=== Activity ===
Take the lines from the one with "[1.00-1.20s]" through the last line of the material below and write them out exactly, without any pictures.

..........

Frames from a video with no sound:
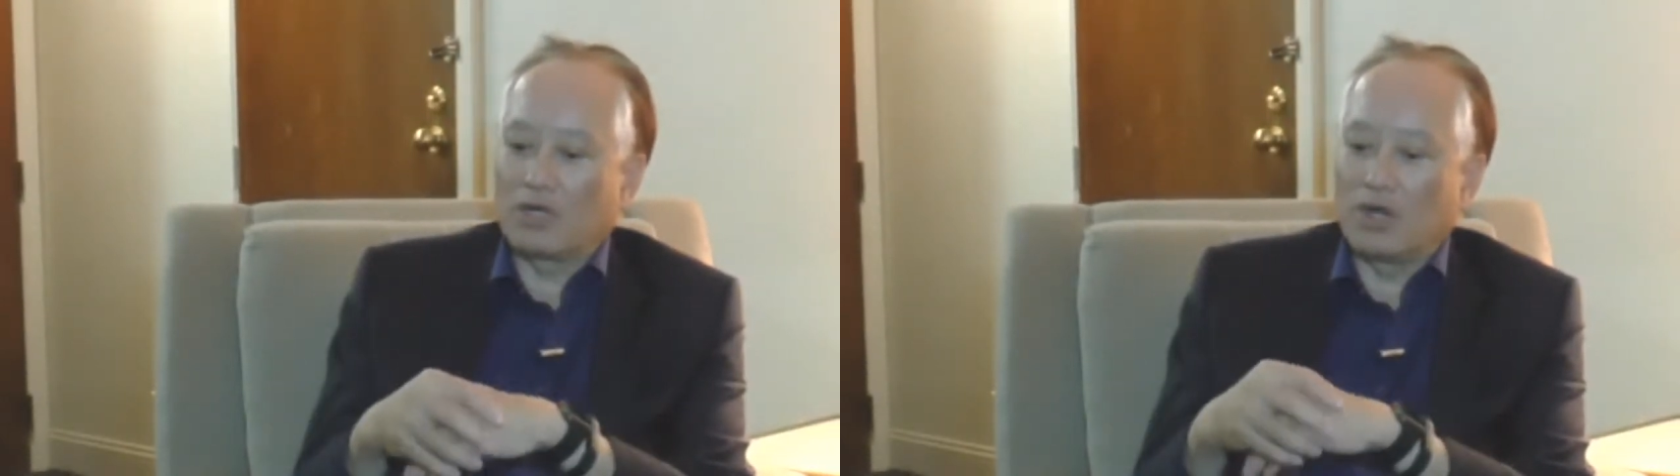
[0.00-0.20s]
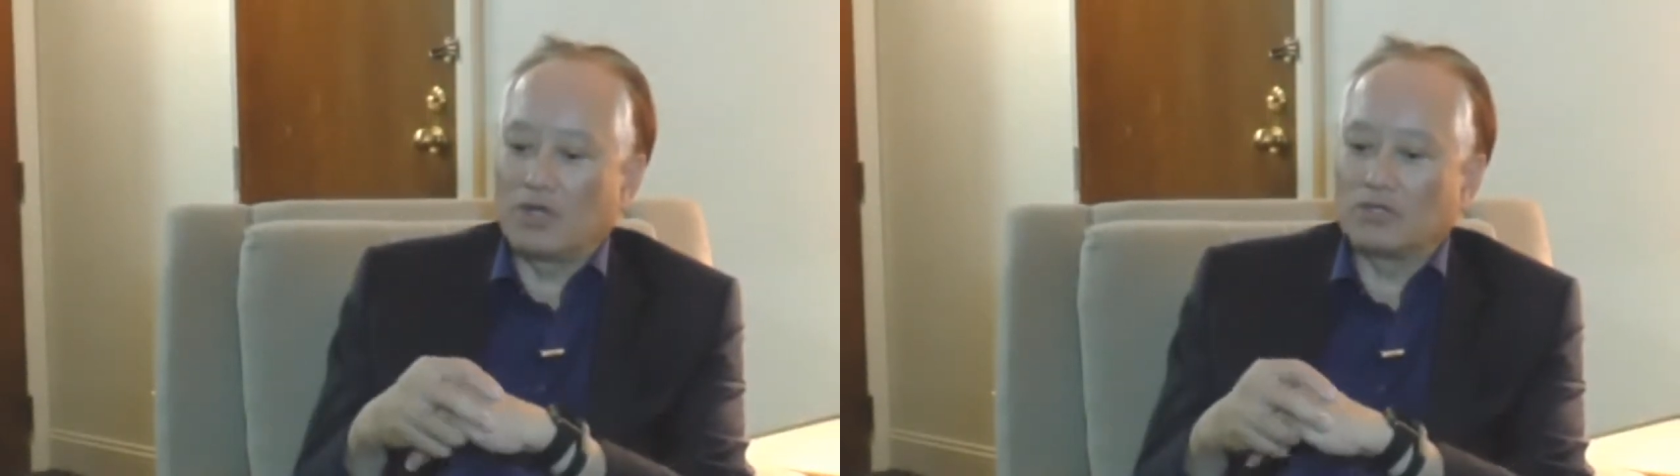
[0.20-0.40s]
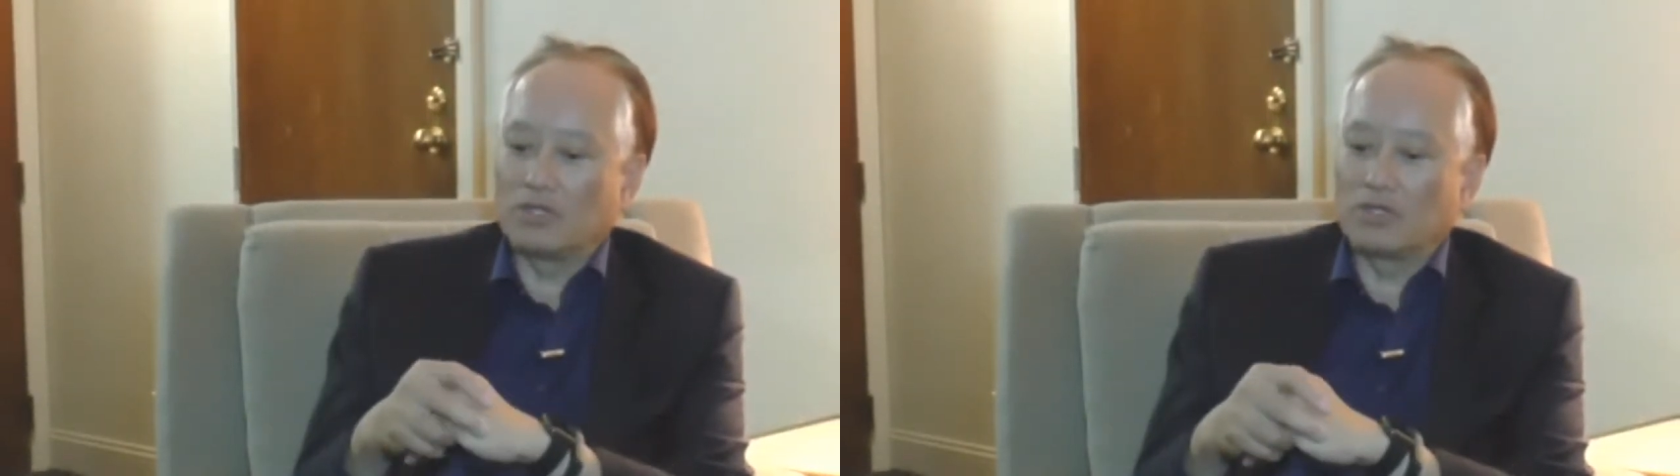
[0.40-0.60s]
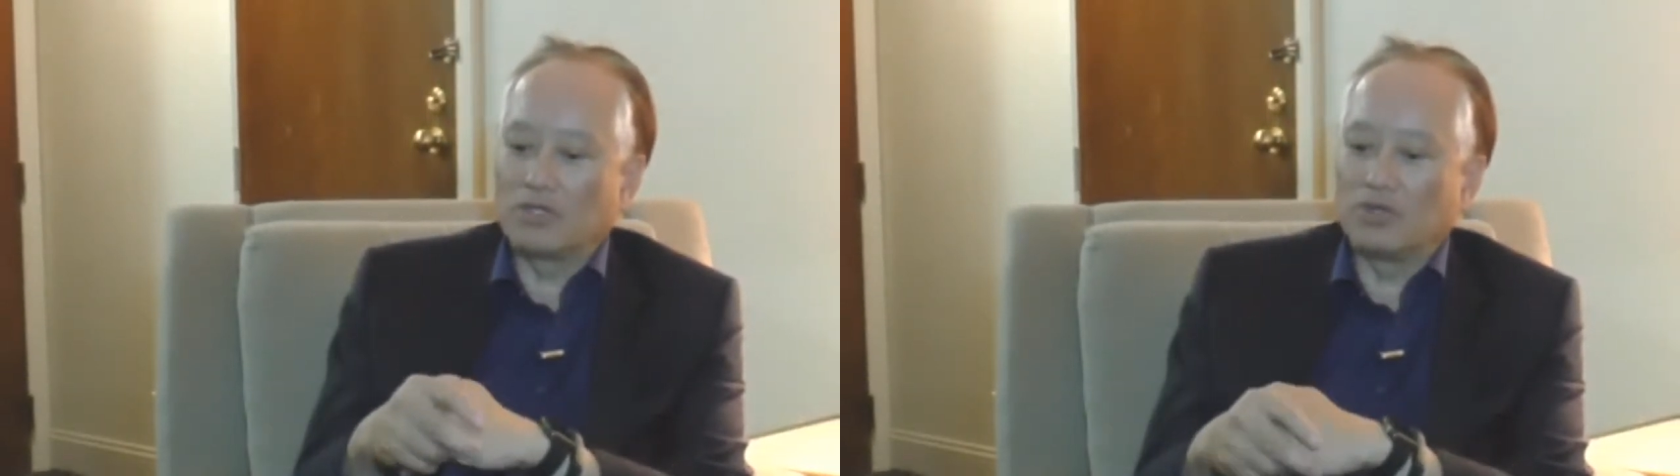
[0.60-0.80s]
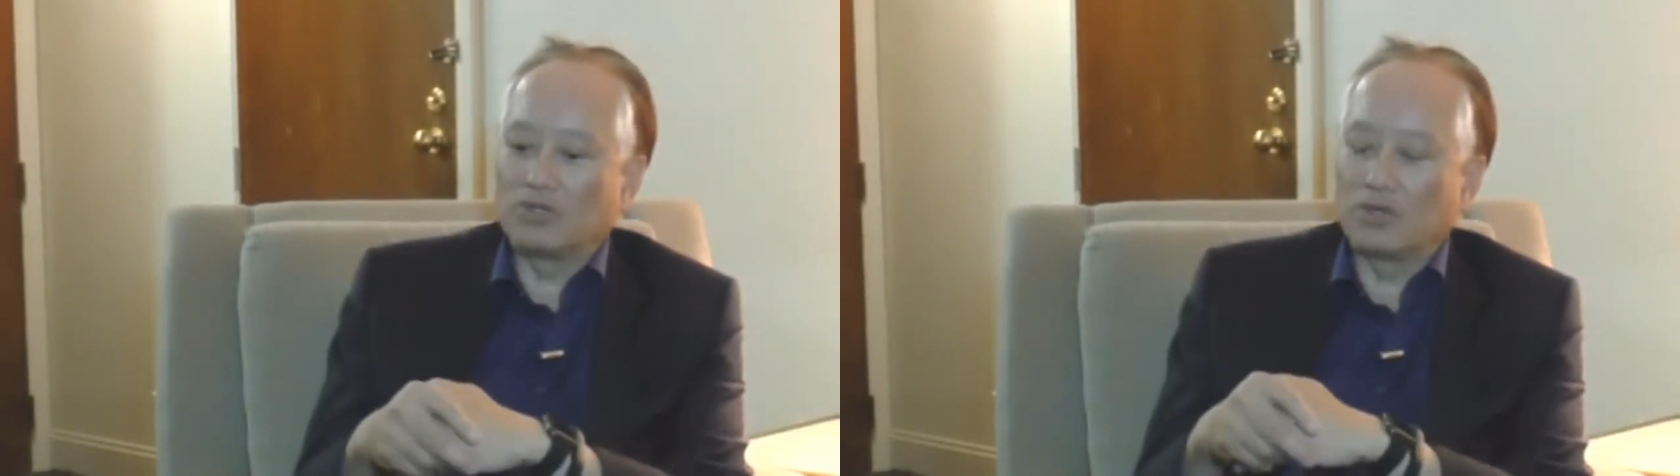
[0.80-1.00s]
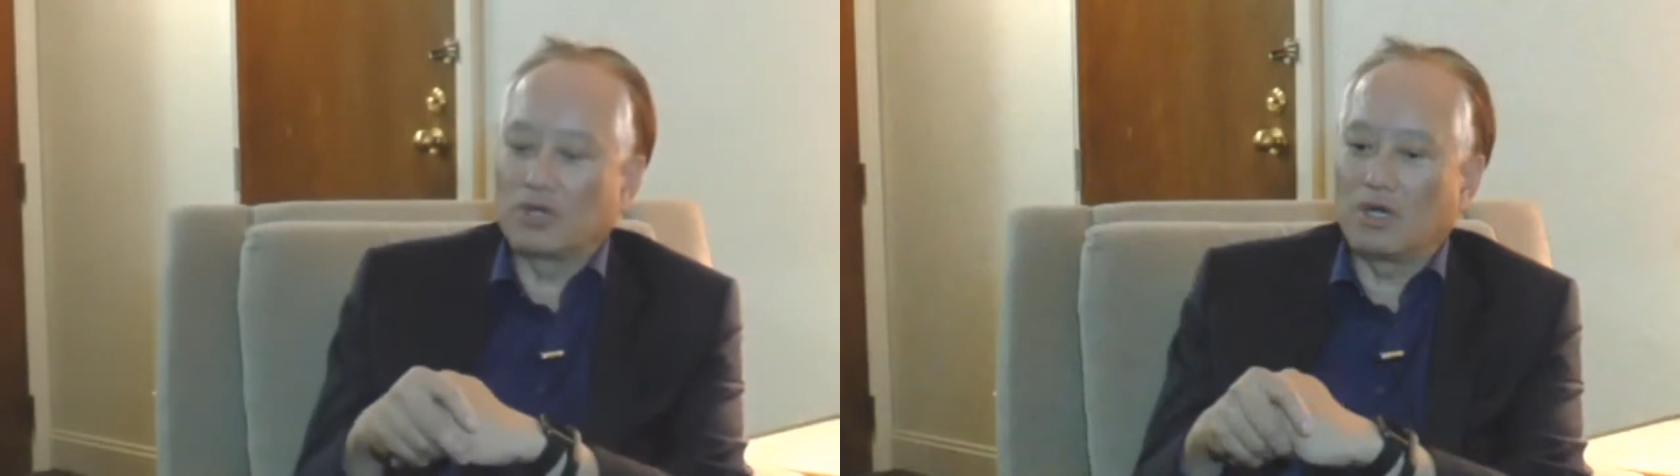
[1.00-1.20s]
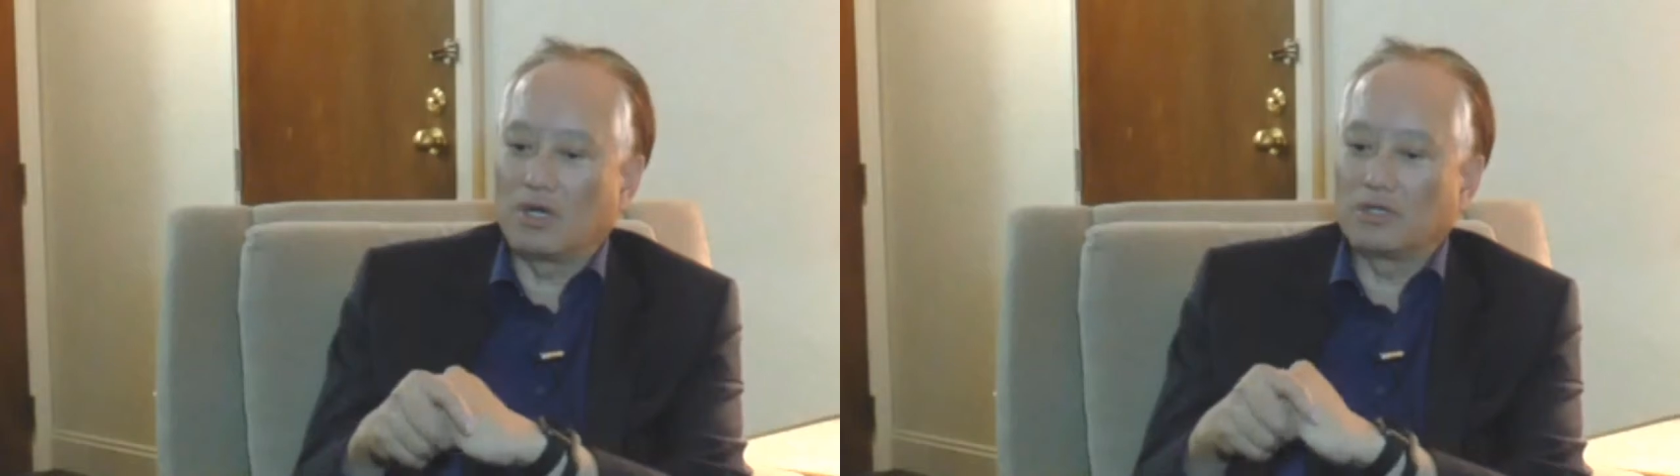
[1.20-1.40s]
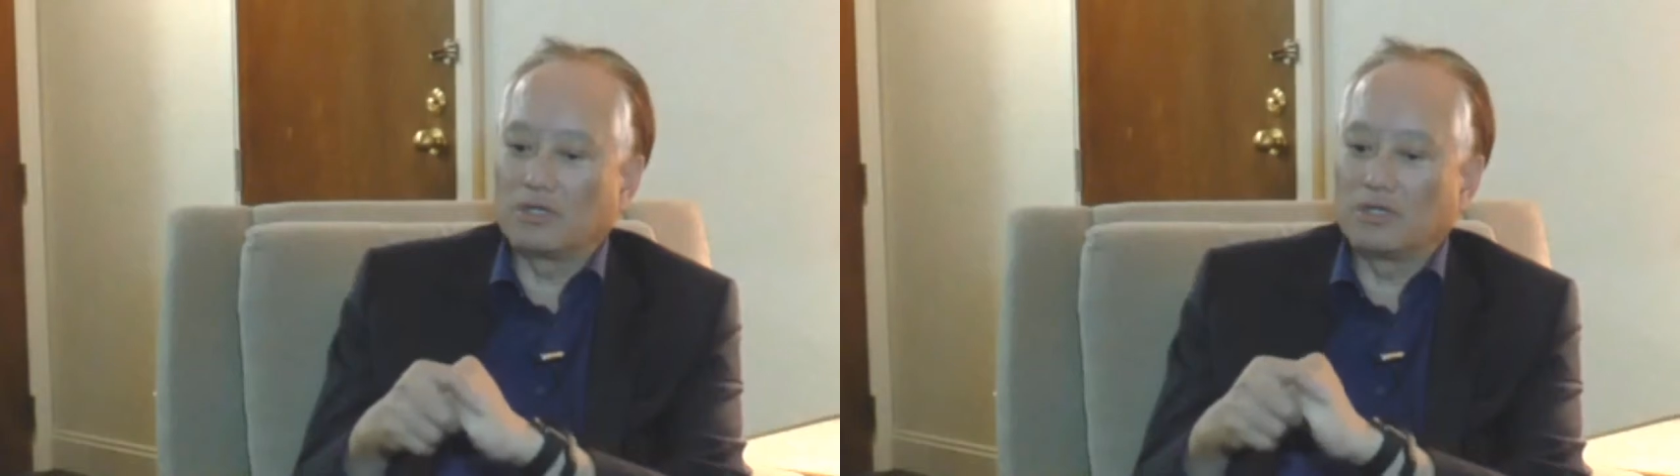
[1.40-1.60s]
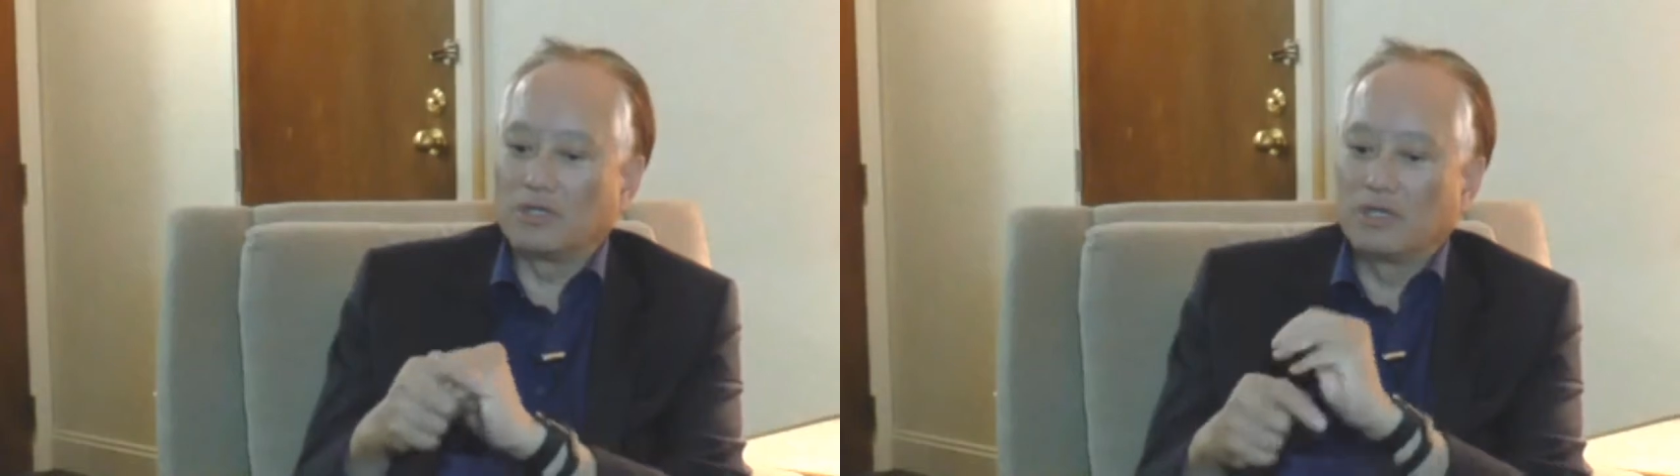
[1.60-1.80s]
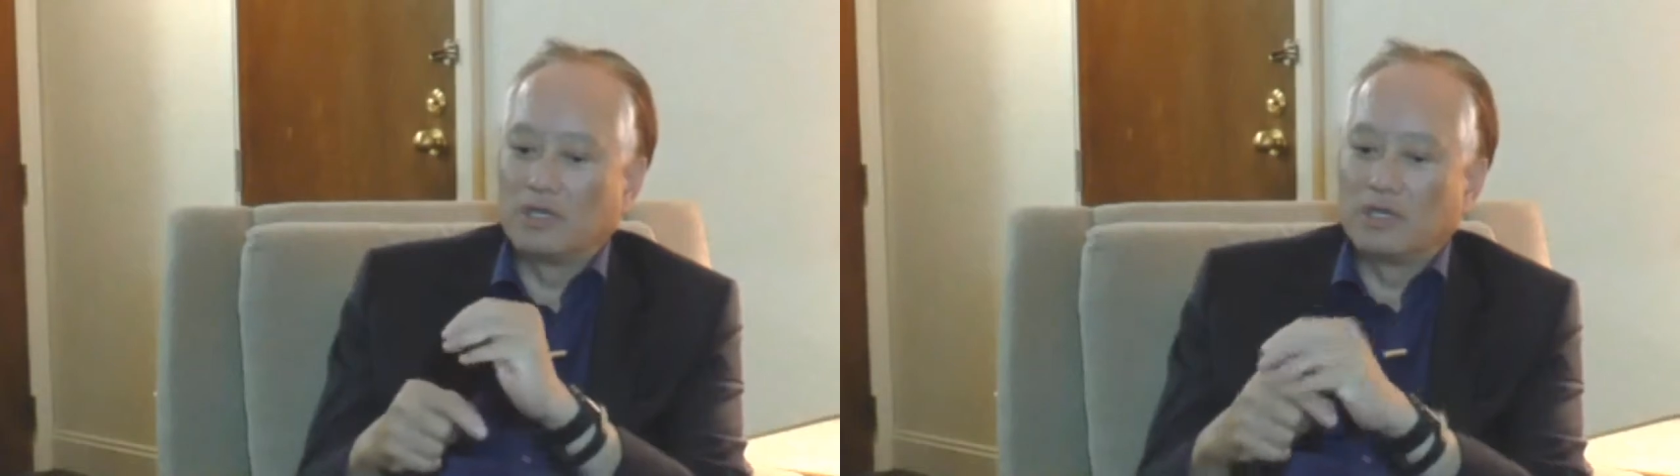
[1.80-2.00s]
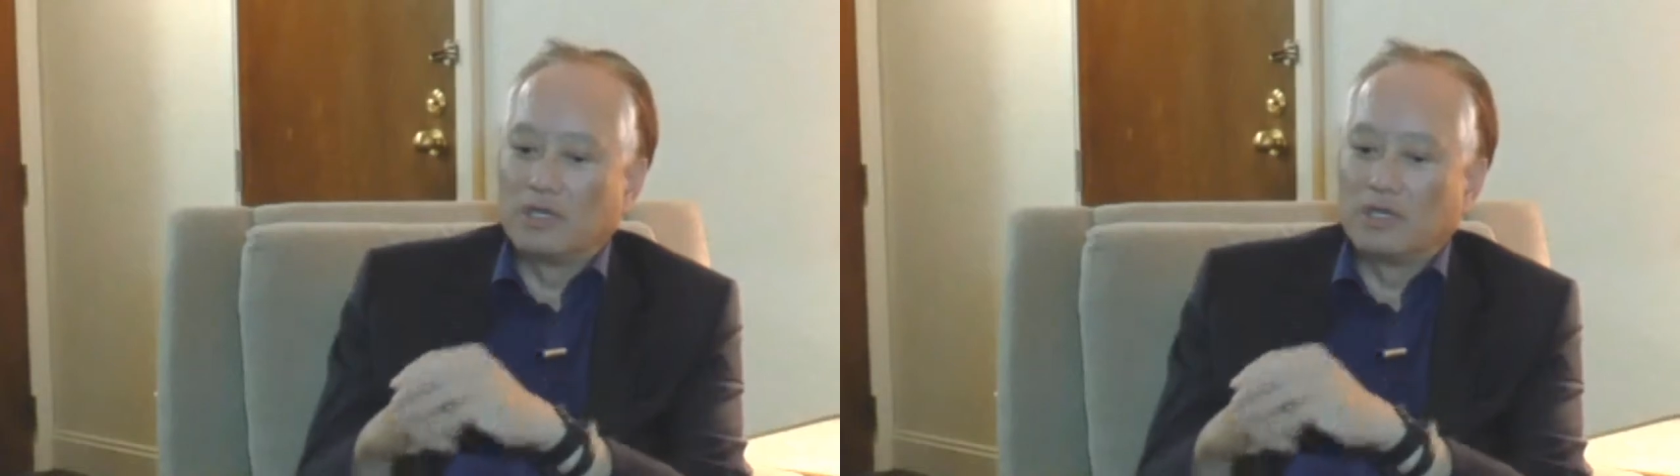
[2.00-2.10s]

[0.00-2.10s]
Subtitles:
costs and social costs,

..........

=== Response below ===
[1.00-1.20s]
[1.20-1.40s]
[1.40-1.60s]
[1.60-1.80s]
[1.80-2.00s]
[2.00-2.10s]

[0.00-2.10s]
Subtitles:
costs and social costs,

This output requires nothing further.